利用の仕方は、その部屋にいる者に訊いてみて」
大きな施設である図書の間、美術の間、音楽の間、視聴覚の間の四室に案内された。
この四室で事足りるだろうということだった。
ウビークエは、あっと言うと忘れていたと頭をポリポリ掻きながら、毛だらけのポシェットから小さな箱を取り出し真琴たちに渡した。
小さな箱の中には、直径一センチくらいの透明な半円が二個入っていた。
「眼に入れるんだ。部屋で映像が見れるのさ」
ウビークエは、早くつけてとピョンピョン跳ねた。
「コンタクト……」絢音が呟くと真琴と響介が頷いた。
真琴たちは目に入れてみた。
「これがあるとすごい便利なんだ」得意そうに言った。
ウビークエが、城の中を案内してくれる。
「何か見えるぞ」と響介。絢音と真琴が頷く。
眼の中に文字が見える。
部屋の名前だ。
「これ、デスプレィなの?」絢音が叫ぶ。
「便利でしょ。
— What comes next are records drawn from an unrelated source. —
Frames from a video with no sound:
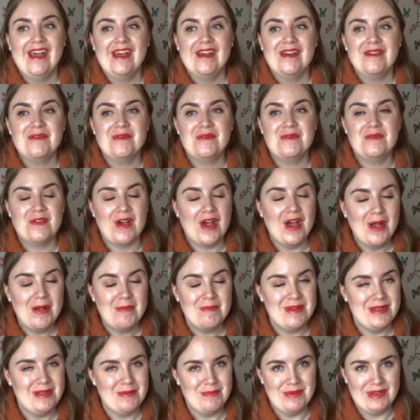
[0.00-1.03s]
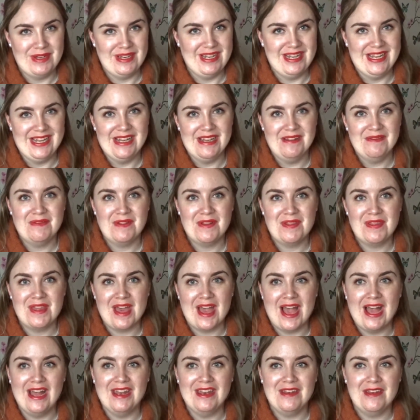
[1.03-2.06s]
firmly believe
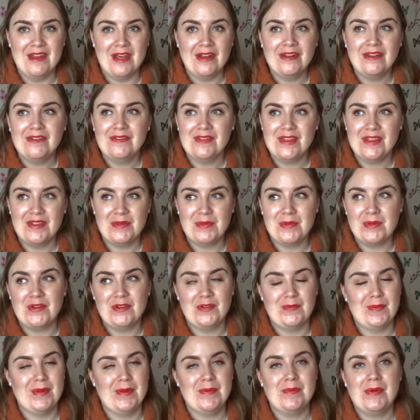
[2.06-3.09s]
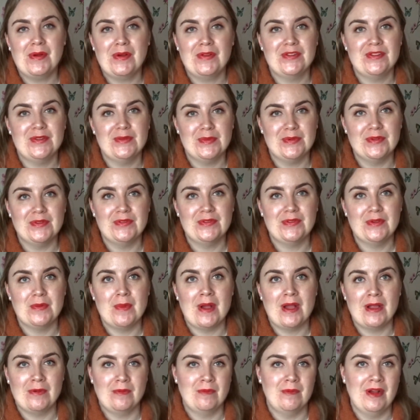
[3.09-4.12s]
that none of this would have been possible for
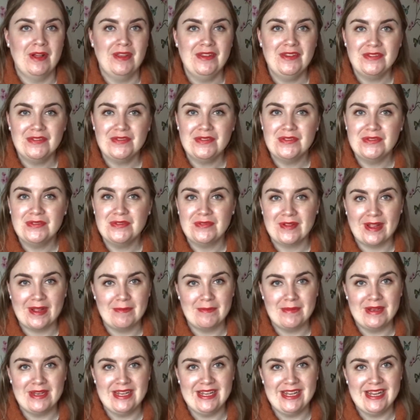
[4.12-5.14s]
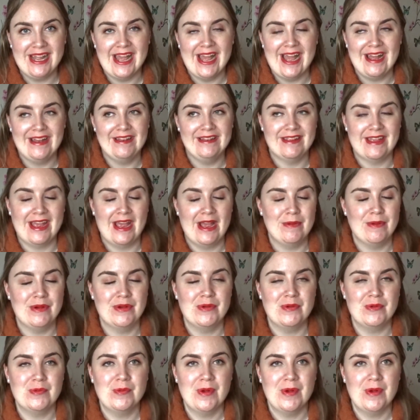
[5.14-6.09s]
my wonderful family and our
部屋の中に入ったら、必要に応じて映像が見れるんだ」
ウビークエが真琴たちを見上げる。
図書の間は、端が見えないくらいの大きな部屋だが、全て本で埋まっていた。
音楽の間は、様々な楽器が飾られていて、実際に触ることも使用することもできた。
美術の間は、様々な画材道具や手法を使った作品が並べられていた。
歴史的な音楽家の演奏などは、次に行く視聴覚の間で見ることができるそうだ。
憧れの音楽家の演奏が生に近い感じで味わうことができる。
視聴覚の間は、球体の部屋で真ん中で使用する。
先に述べた生演奏や、スポーツ、冒険さえも疑似体験することが出来る。
真琴たちの興奮が収まらない。
どこから手を付けていいかわからなかった。
「後は、個人で鑑賞してくれ。用事があれば、おいらの名前を呼んで」
「えっ、それで呼んでいるってわかるの?」
「わかるんだなこれが」
と、言うとウビークエは、立ち去ってしまった。